Pero todo eso pesa. Quisiera distanciarme de cualquier lenguaje heroico. No me gusta el dolor. No me gusta sufrir. Soy una persona naturalmente inclinada hacia la vida, y prefiero mil veces estar feliz y eufórica y no triste. Mi dolor no es una elección, aunque lo defiendo, defiendo sus tiempos y sus modos de desplegarse y replegarse, no permito que se vuelva una adicción, sino que lo devuelvo siempre al acontecimiento amoroso y vital que es su condición de posibilidad: la vida de Benjamín. Y procuro estar a la altura de su acontecer según una ética que me ha hecho aprender qué es lo que puede mi cuerpo. Lo que quiero preguntarme es, a la vista de cuán solas y solos estamos las madres y los padres sin hijos, cómo construir una lengua común que nos permita acompañarnos, que nos ayude a sostenernos, que nos coloque en un lugar mejor que el de la exclusión radical. Que de este no estar en ningún lugar, que se pone de manifiesto con todo ensañamiento cuando las fechas incitan al edulcoramiento a llegar a sus picos de estridencia, pueda surgir algo así como una comunidad que logre sostenerse.

No sé si es posible. Es probable que una disposición más generosa de la sociedad aliviane en algo el inmenso peso que llevan consigo los padres de niños que han muerto. Quizá una sociedad que tenga un sentido más claro de lo que implica el cuidado de los otros sea capaz de excluir menos, pensar más en las circunstancias que viven los otros, ser más discretos en su valoración de lo que es inimaginable si no se lo ha vivido. Lo inaudito del afecto que nos atraviesa complica las posibilidades de hablar y compartir.

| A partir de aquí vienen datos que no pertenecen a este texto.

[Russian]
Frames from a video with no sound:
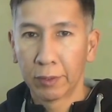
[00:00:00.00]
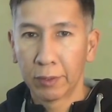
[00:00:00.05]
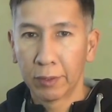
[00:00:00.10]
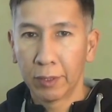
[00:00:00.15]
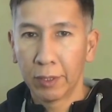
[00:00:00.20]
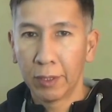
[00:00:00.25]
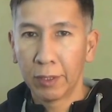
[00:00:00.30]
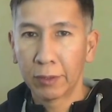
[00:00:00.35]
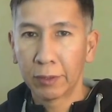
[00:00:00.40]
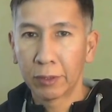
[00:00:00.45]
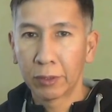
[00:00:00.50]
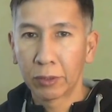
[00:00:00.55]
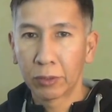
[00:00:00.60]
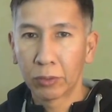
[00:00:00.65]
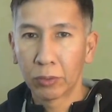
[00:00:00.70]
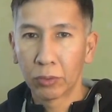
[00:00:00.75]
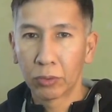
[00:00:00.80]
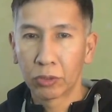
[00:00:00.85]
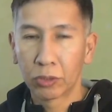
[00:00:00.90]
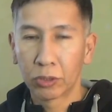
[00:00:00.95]
Это
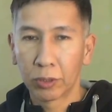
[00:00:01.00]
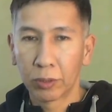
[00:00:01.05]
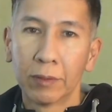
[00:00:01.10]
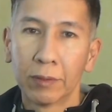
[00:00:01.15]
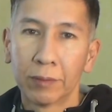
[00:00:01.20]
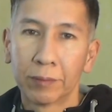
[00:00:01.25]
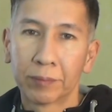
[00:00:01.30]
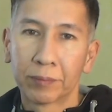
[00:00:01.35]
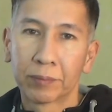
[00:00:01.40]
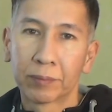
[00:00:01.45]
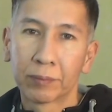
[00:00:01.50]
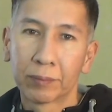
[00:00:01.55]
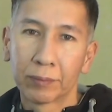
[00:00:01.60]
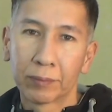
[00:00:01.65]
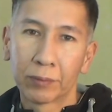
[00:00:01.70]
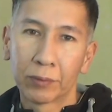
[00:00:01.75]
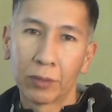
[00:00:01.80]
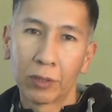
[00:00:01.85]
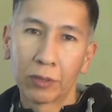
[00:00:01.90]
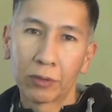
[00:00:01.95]
точка.
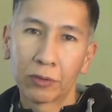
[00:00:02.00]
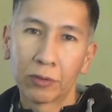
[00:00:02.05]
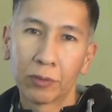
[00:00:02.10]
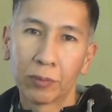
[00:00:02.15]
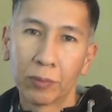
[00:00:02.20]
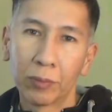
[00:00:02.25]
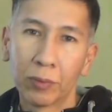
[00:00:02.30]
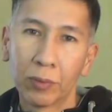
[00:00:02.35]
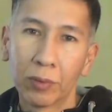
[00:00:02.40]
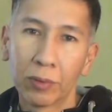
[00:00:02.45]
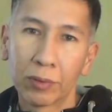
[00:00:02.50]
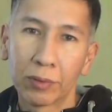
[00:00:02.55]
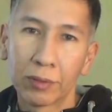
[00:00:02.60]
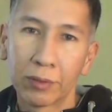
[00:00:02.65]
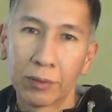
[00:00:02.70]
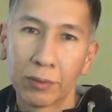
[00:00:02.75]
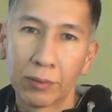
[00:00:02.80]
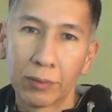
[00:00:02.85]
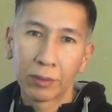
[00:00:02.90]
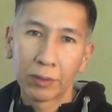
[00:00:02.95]
Ну а чтобы голос
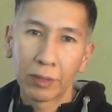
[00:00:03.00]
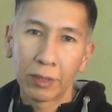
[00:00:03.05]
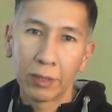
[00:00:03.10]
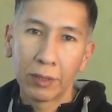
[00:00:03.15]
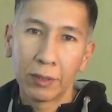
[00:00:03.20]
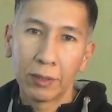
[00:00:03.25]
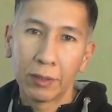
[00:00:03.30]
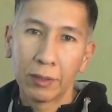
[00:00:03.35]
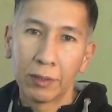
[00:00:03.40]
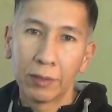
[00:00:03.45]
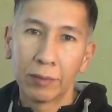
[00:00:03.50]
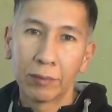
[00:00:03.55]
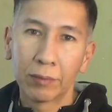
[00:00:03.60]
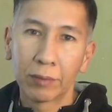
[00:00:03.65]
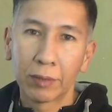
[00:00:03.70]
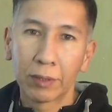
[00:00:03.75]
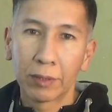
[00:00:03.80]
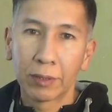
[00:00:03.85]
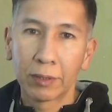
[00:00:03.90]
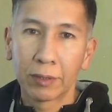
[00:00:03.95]
не украли, его
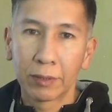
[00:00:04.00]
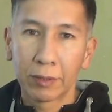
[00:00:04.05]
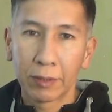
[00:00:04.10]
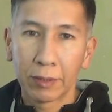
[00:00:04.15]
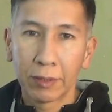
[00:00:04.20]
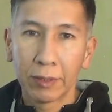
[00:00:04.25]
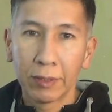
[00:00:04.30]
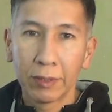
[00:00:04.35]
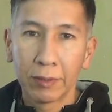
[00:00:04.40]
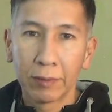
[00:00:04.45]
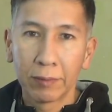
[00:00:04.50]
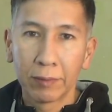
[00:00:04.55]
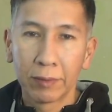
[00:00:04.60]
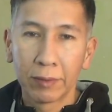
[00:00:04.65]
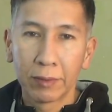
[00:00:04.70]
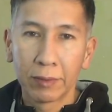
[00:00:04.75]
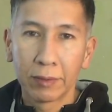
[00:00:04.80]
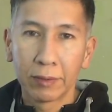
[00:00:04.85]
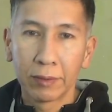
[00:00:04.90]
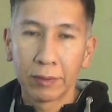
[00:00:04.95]
надо
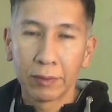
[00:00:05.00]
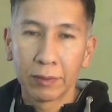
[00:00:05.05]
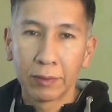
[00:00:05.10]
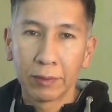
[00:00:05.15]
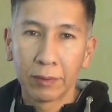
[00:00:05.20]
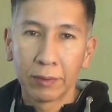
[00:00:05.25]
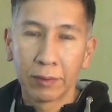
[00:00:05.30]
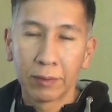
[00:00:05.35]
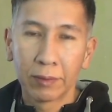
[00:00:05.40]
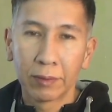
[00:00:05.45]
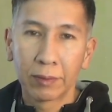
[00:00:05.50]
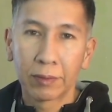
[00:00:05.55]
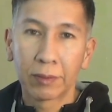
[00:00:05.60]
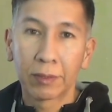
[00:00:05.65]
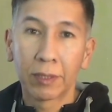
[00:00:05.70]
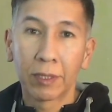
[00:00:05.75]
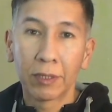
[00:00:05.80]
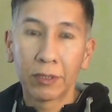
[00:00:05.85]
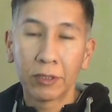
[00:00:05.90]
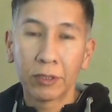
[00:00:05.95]
контролировать. И
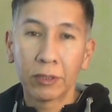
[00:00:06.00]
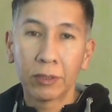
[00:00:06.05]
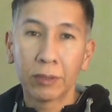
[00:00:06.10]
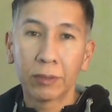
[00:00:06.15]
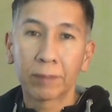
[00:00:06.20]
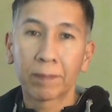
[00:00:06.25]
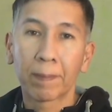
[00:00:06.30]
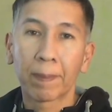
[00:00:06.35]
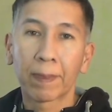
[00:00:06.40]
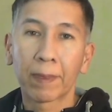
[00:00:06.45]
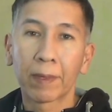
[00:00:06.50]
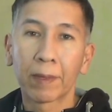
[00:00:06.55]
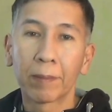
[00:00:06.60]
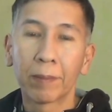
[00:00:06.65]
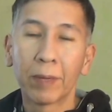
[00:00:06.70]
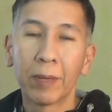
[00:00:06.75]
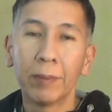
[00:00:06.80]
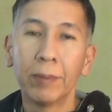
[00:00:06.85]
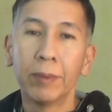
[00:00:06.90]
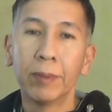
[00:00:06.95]
значит,
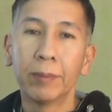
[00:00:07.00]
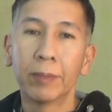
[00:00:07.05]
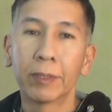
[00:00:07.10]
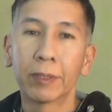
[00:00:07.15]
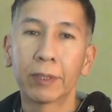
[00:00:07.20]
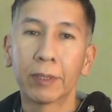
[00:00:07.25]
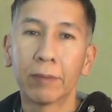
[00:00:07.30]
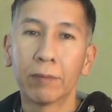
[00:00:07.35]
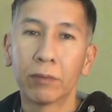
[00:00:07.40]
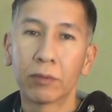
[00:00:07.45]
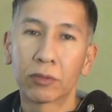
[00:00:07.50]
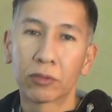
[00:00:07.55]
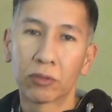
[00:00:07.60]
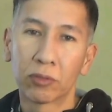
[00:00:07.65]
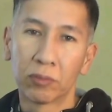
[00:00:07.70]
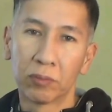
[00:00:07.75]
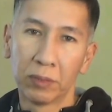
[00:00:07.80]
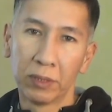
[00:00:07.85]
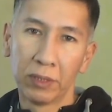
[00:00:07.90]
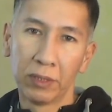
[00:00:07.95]
помимо того,
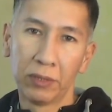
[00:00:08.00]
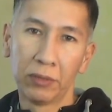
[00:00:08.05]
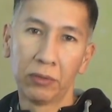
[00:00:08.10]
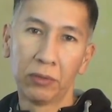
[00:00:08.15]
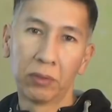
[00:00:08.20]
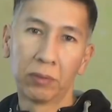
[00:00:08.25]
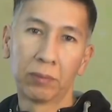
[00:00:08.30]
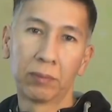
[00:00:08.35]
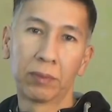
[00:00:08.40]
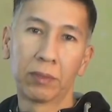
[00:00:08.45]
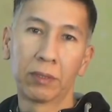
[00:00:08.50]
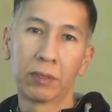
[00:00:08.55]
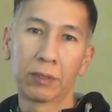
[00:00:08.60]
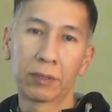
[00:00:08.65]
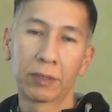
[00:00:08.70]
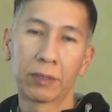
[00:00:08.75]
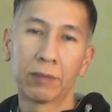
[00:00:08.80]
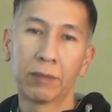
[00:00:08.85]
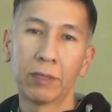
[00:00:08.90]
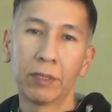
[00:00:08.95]
что мы идем
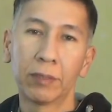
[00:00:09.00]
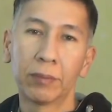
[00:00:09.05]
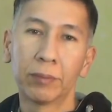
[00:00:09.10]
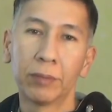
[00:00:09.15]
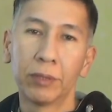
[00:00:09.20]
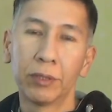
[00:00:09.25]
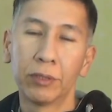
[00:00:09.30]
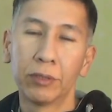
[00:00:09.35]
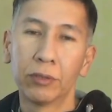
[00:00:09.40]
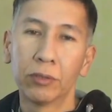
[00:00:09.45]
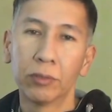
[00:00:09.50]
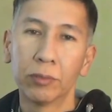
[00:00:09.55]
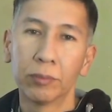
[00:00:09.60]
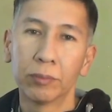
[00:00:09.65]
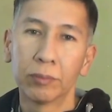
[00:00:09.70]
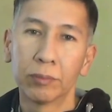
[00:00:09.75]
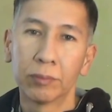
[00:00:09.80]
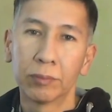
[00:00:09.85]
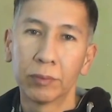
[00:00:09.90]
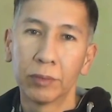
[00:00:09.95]
голосовать, мы
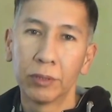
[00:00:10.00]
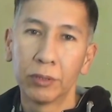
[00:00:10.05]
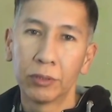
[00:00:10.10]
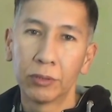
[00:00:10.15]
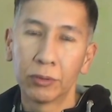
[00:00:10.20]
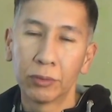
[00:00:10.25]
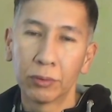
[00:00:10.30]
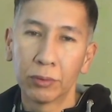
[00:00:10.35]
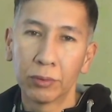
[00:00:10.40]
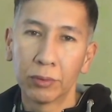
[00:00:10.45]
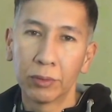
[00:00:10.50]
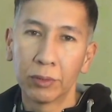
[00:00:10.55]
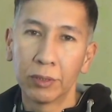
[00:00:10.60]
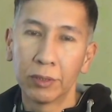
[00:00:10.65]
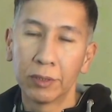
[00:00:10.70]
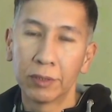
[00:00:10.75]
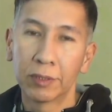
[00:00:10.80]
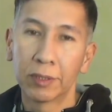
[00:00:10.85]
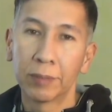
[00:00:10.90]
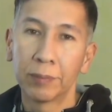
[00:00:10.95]
идем еще
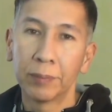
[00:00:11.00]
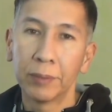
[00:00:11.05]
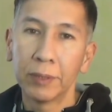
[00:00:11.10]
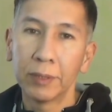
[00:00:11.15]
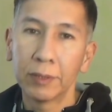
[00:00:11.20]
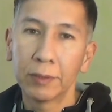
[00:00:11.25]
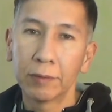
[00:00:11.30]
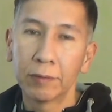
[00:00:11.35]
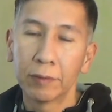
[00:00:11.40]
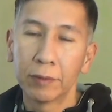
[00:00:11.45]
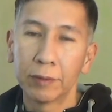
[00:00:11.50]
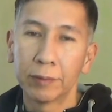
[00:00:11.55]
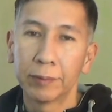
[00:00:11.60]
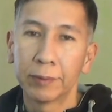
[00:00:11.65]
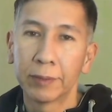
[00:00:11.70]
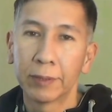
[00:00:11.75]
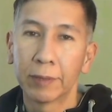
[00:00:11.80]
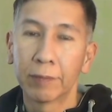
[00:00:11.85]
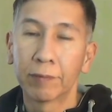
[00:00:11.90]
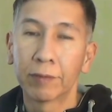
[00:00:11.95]
и
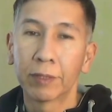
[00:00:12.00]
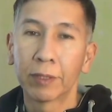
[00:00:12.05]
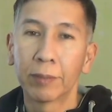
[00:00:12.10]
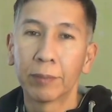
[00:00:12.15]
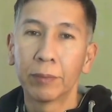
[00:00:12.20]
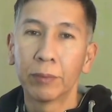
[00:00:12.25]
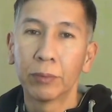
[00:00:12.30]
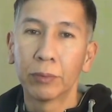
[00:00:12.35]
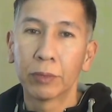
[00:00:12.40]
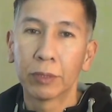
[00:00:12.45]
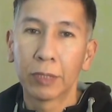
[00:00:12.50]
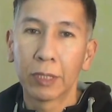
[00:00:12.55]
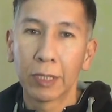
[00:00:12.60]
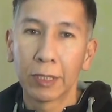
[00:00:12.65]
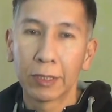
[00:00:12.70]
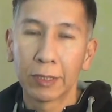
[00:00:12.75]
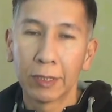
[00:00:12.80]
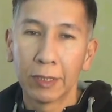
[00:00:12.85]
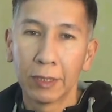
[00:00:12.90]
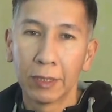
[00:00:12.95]
записываемся в
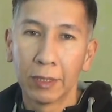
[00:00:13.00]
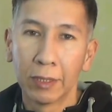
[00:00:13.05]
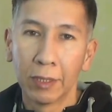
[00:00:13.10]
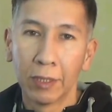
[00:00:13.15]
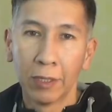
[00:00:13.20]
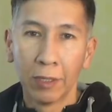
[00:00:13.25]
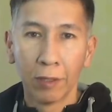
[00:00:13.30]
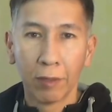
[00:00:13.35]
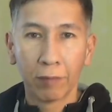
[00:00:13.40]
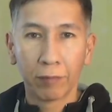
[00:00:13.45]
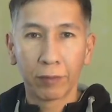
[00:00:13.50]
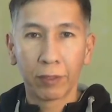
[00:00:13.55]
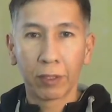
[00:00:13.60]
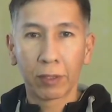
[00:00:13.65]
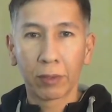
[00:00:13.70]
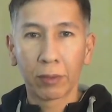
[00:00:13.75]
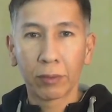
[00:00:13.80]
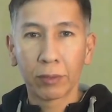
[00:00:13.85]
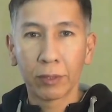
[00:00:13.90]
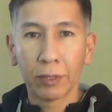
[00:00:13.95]
наблюдатели, в
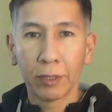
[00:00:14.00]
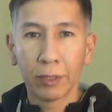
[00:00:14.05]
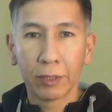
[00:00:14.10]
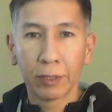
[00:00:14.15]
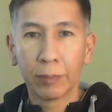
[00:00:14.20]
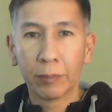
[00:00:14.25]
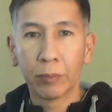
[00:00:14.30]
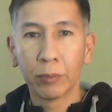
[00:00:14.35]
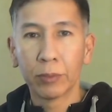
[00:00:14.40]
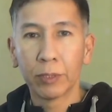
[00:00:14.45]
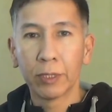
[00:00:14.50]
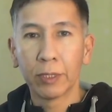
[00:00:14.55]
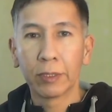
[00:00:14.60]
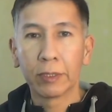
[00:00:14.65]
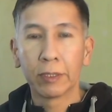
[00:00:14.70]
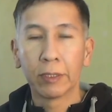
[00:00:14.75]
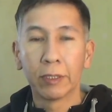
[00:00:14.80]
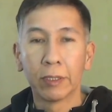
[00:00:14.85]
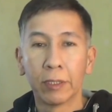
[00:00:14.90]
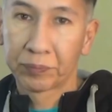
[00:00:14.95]
народные
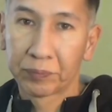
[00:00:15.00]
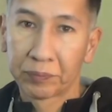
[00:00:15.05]
наблюдатели.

Para mí el vínculo fundamental es la amistad. Ahí descanso y tomo fuerzas. Mis amigas me han salvado numerosas veces la vida. Quizá podríamos portarnos un poco más como amigos, aunque no lo seamos, cuidar las palabras como lo hacemos cuando estamos ante un amigo que sufre y buscamos la distancia justa para acompañarlo sin violentarlo. Nada puede borrar un dolor fundamental, eso lo sabemos, pero cómo respondemos ante alguien que padece sí que puede hacer una diferencia decisiva en el modo en que ese padecimiento se transita, para bien o para mal. Ver a los otros, aunque sus circunstancias nos espanten e incomoden, aunque en el sufrimiento por momentos intolerable emerja un espejo en el que no quisiéramos mirarnos, tal vez, más allá de moralinas, lugares comunes, correcciones políticas y estridencias sentimentales, podría hacernos una comunidad mejor, más amable y hospitalaria. Menos indiferente al dolor de los demás. Aunque sea inevitable, finalmente, rendirse a la evidencia de la marca de esta orfandad invertida: siempre quedará un resto inaccesible al consuelo.